* **Problem details**
In the material below, how many lines contain the string "Verbatim"? Reply with the number only.

* **Data section**
================================

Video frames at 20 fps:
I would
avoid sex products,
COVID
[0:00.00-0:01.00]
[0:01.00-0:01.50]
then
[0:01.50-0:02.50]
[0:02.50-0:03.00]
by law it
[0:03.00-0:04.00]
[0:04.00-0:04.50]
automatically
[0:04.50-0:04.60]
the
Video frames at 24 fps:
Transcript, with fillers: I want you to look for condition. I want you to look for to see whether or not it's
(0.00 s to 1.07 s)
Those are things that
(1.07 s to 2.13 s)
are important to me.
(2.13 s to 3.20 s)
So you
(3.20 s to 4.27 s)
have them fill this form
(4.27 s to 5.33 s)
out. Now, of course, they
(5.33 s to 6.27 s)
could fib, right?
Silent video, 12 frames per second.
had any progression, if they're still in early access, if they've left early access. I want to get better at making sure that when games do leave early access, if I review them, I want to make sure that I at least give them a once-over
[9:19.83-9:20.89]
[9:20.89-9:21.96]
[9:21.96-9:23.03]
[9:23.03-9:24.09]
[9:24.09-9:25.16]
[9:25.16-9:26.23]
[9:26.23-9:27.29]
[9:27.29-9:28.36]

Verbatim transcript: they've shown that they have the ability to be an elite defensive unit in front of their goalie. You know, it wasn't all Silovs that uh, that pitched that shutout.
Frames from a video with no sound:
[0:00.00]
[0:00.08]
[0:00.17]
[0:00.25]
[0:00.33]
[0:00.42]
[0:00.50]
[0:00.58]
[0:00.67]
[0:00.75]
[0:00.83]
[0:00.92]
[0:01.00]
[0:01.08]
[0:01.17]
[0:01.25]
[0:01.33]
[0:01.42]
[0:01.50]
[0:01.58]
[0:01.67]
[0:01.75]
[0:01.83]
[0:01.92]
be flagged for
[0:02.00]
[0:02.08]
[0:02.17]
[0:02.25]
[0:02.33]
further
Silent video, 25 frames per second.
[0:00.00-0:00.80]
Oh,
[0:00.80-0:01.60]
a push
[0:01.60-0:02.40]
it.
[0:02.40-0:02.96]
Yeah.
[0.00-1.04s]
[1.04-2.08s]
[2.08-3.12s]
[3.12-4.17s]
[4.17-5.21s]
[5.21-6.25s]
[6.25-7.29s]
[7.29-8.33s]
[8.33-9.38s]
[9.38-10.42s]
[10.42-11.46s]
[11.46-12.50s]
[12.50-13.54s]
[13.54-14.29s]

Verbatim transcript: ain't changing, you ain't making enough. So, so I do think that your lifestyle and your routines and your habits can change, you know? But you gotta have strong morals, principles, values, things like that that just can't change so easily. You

================================

* **Solved problem**
2